## Material for this exercise
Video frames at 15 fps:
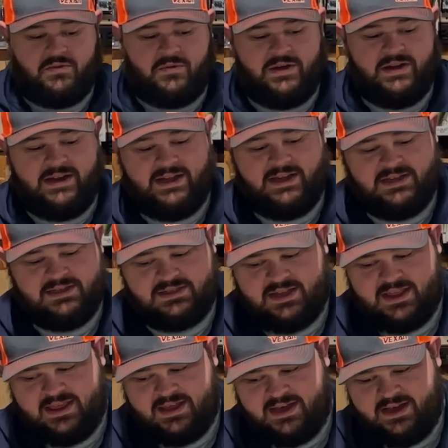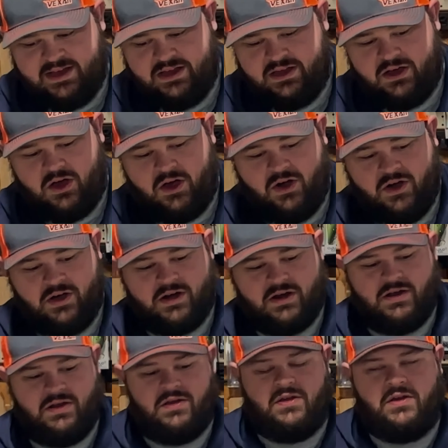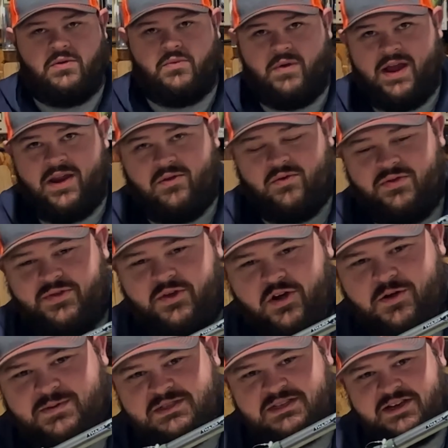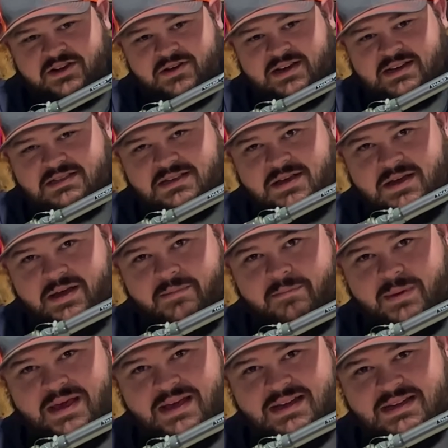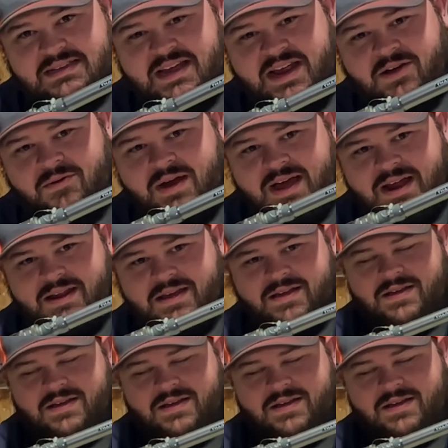one is the Ark Randall Tharp series B-Hittay rod.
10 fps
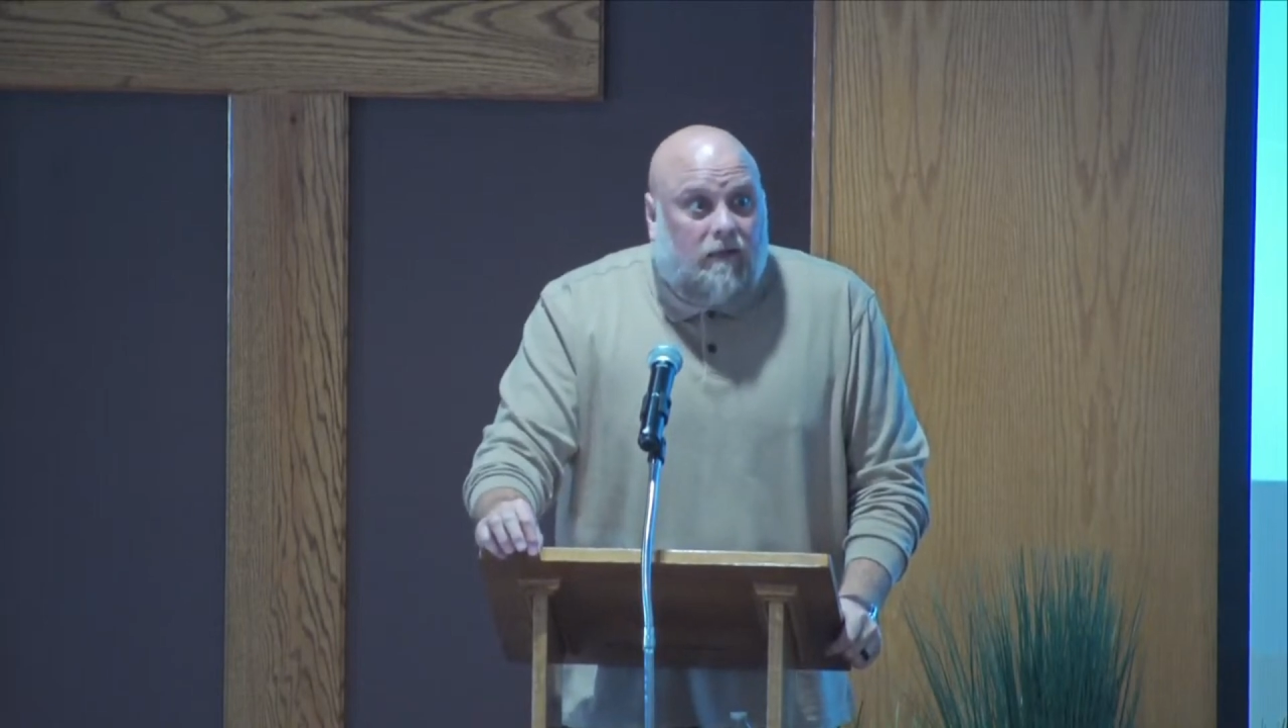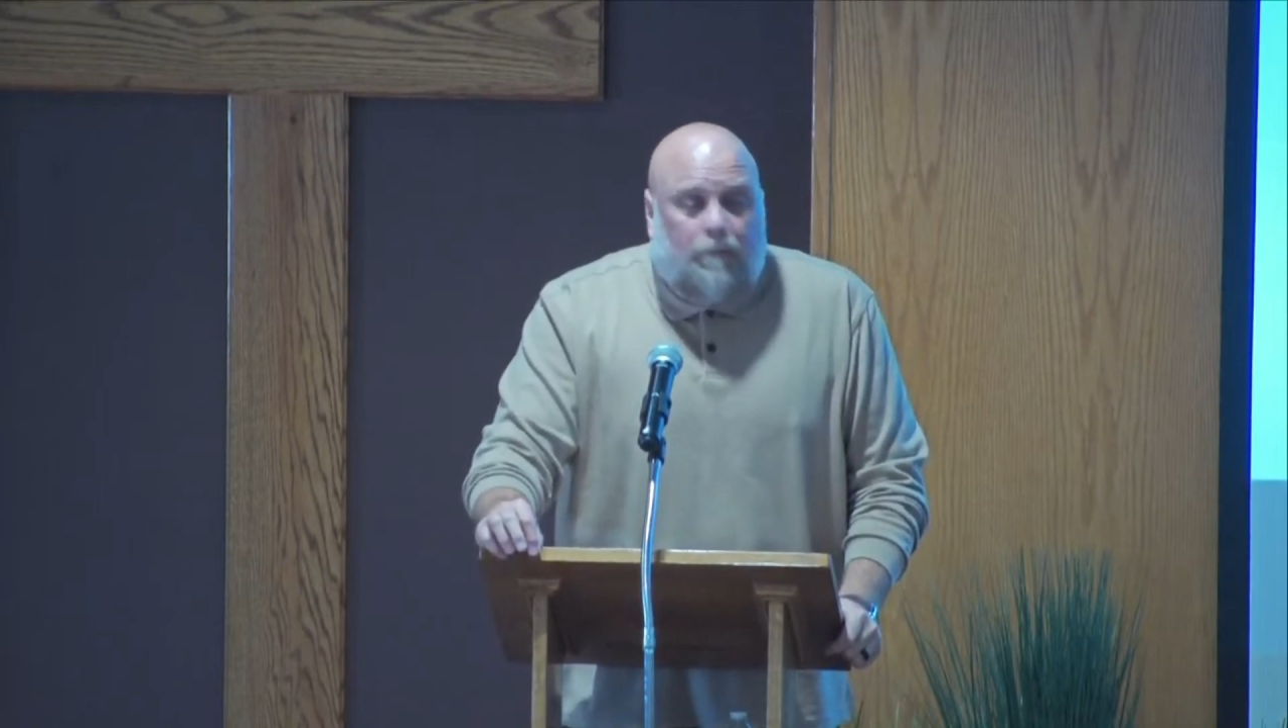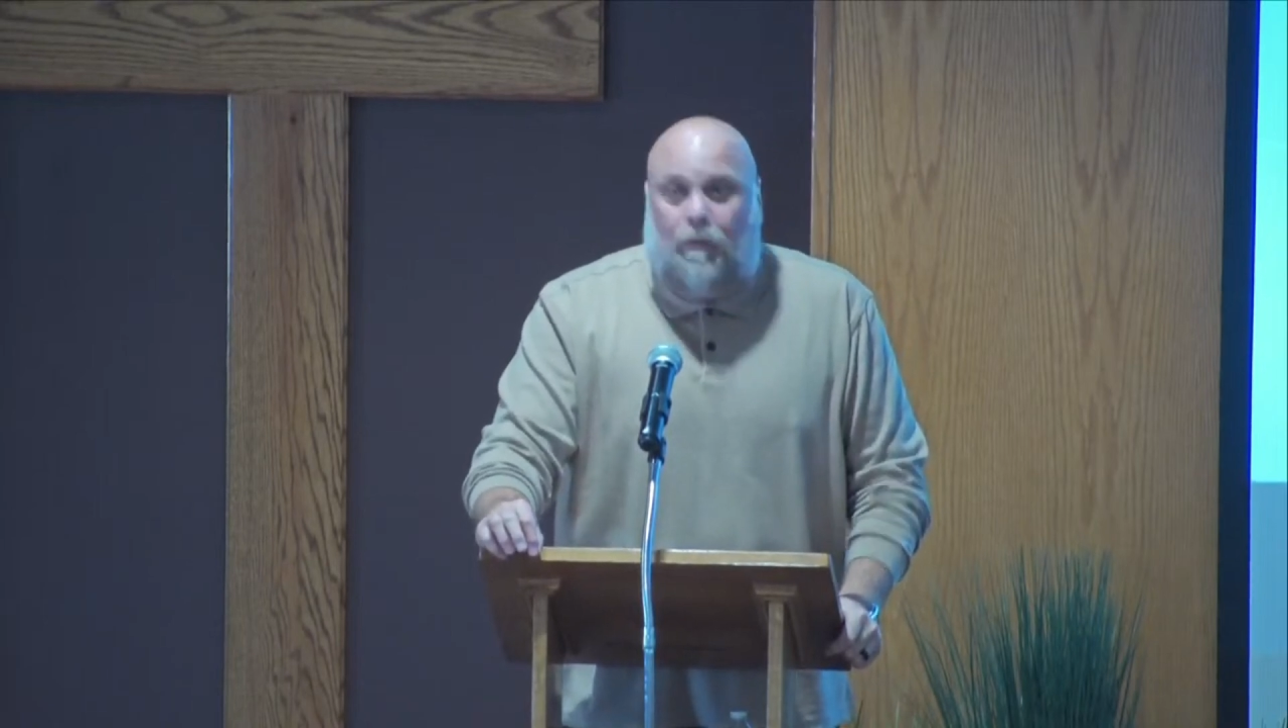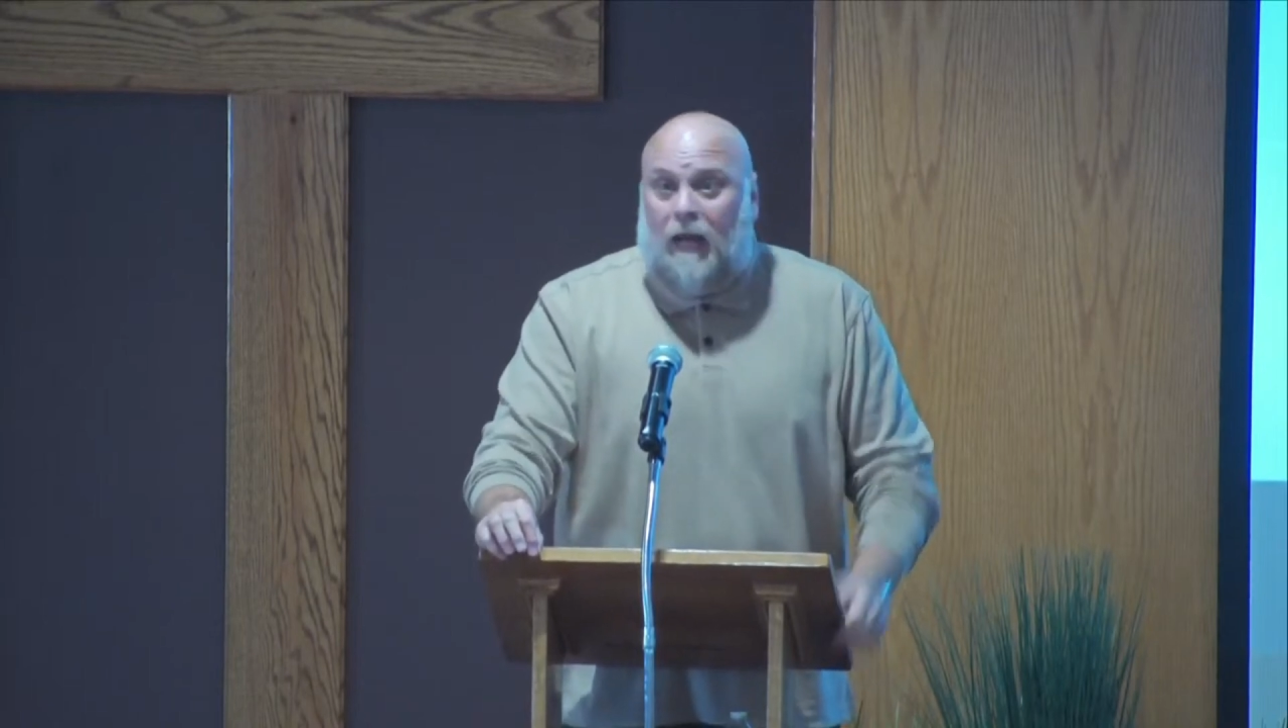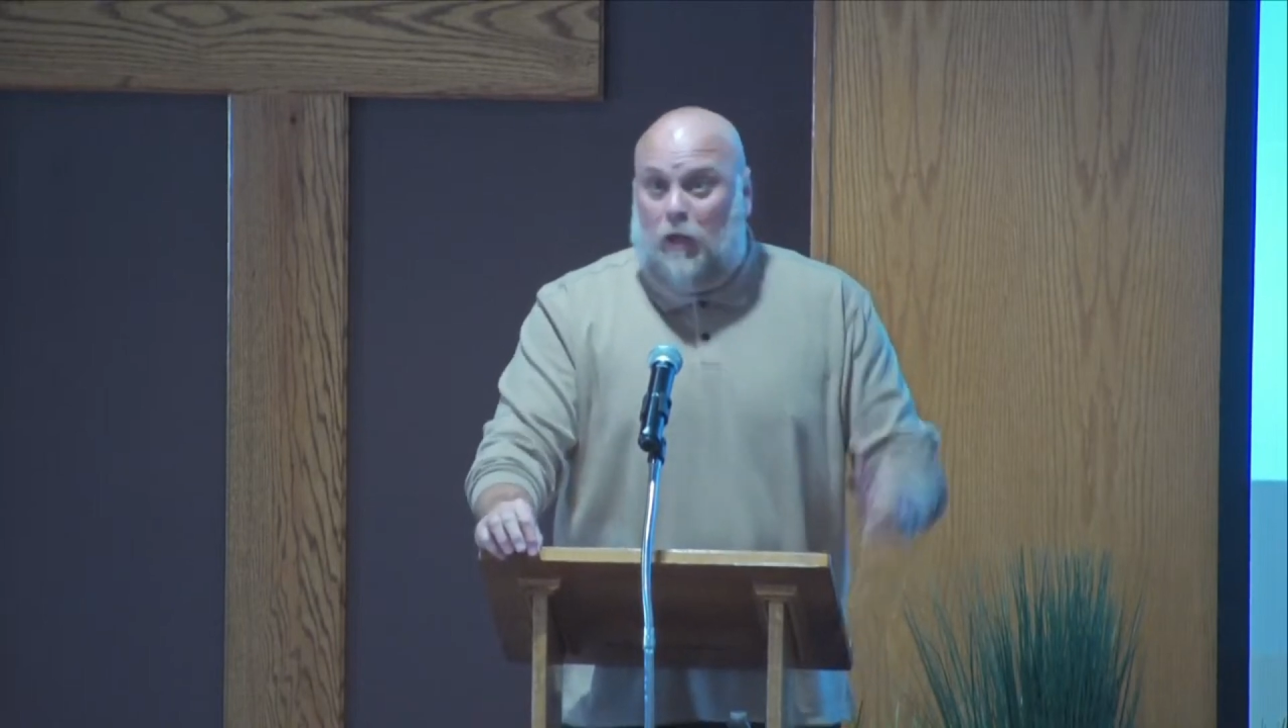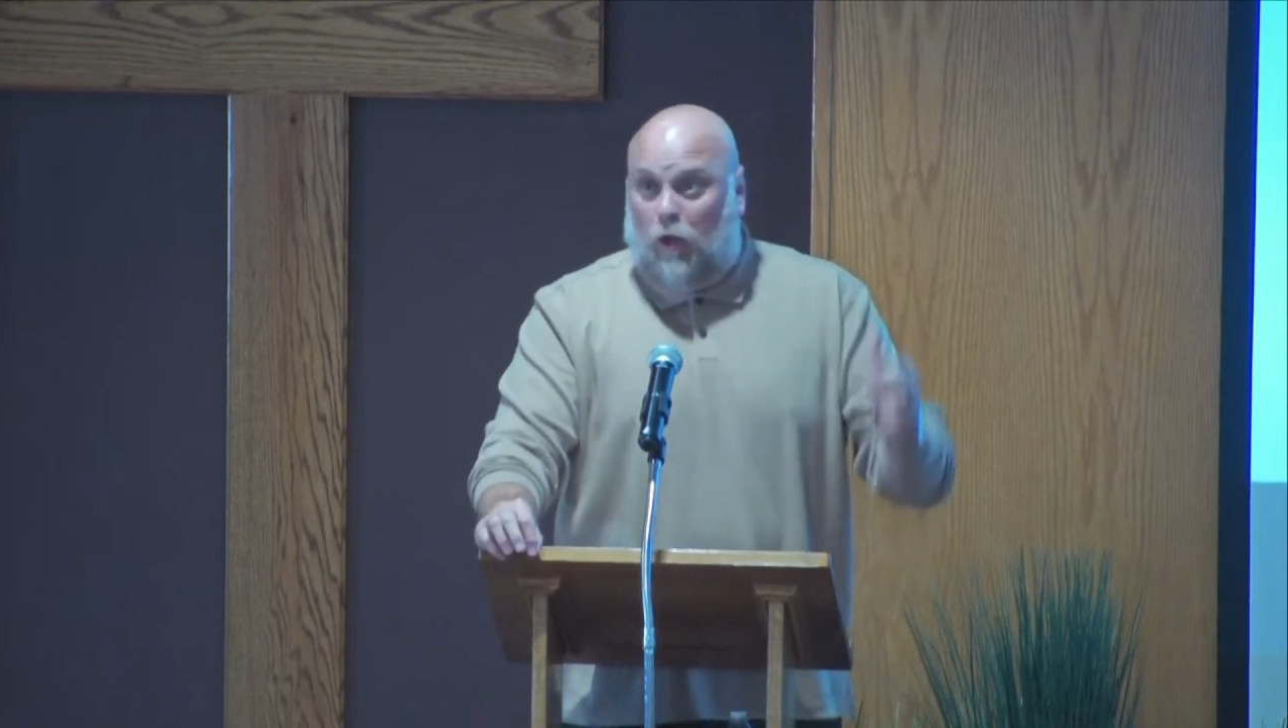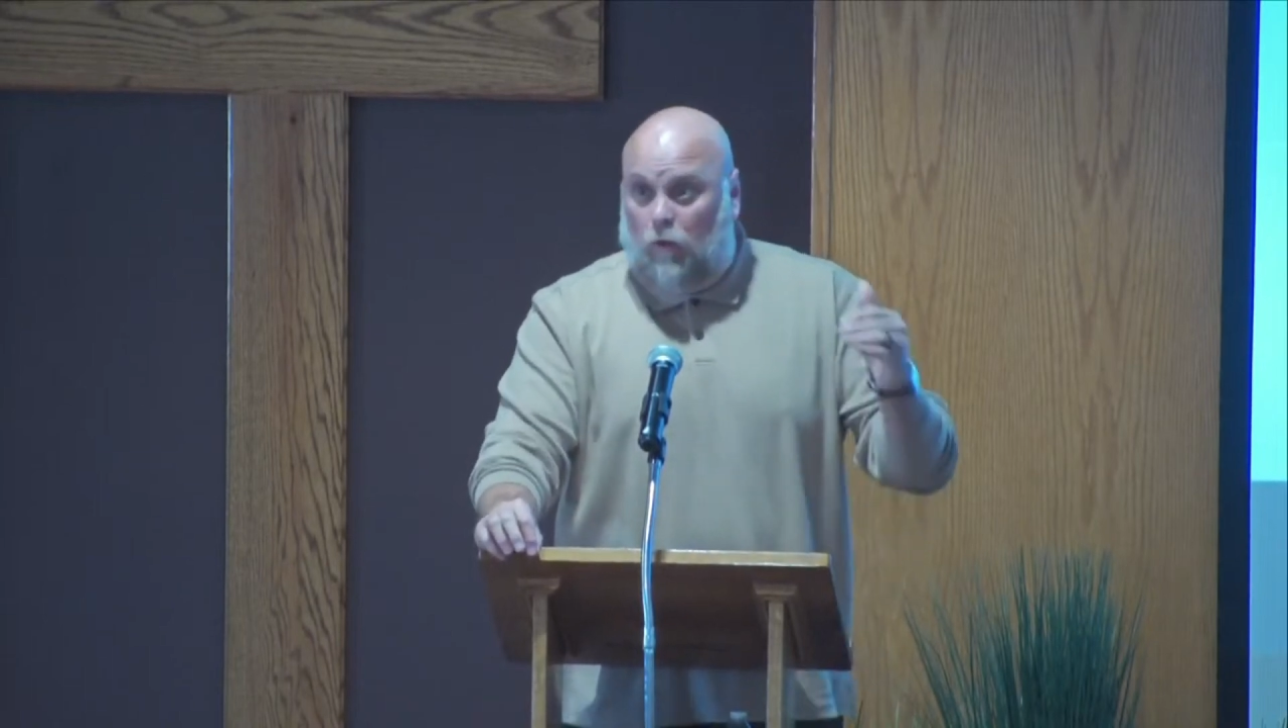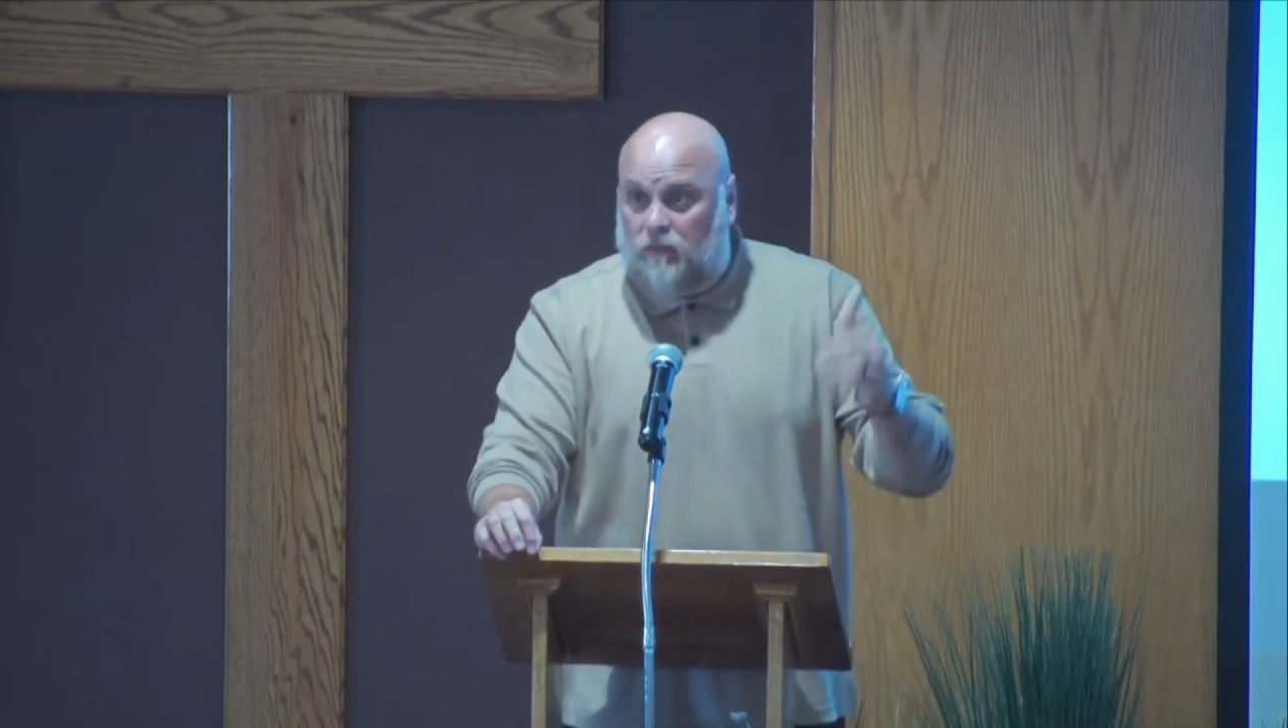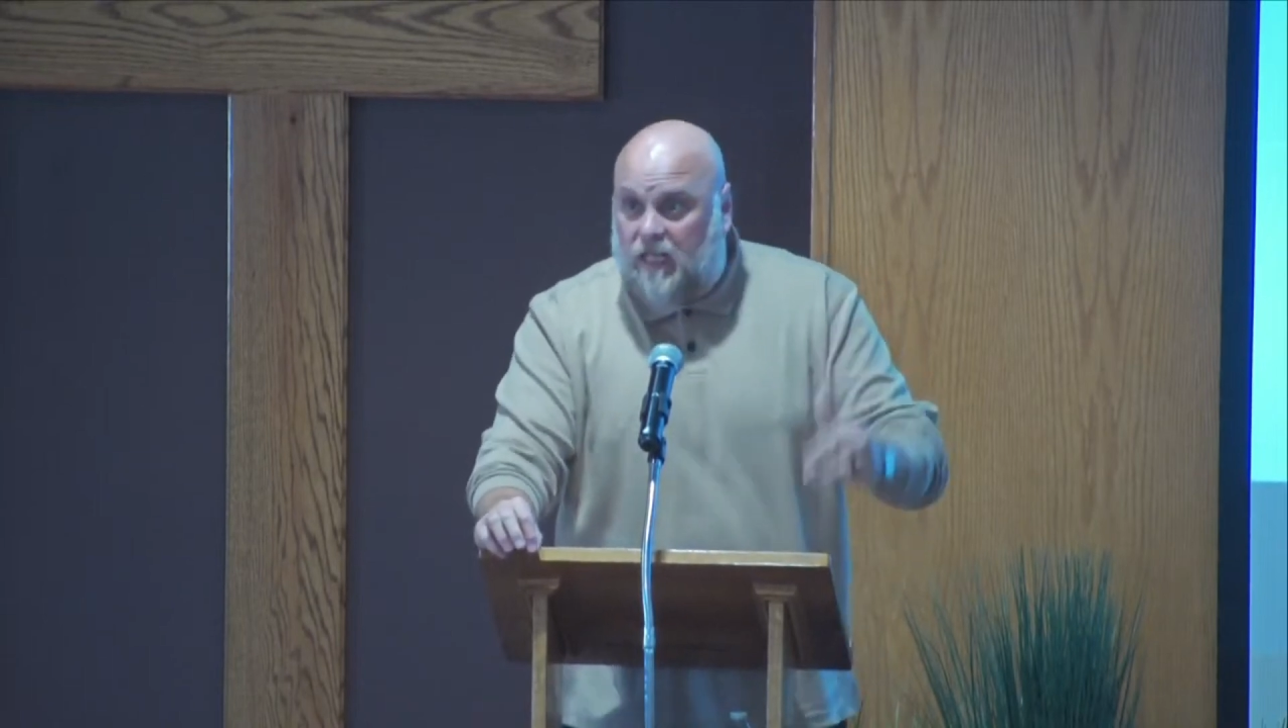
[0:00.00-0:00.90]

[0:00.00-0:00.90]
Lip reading: by their own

## Problem statement
All entries above are to be set down word for word, and the pictures are to be left out.

## Expected output
Video frames at 15 fps:
one is the Ark Randall Tharp series B-Hittay rod.
10 fps
[0:00.00-0:00.90]

[0:00.00-0:00.90]
Lip reading: by their own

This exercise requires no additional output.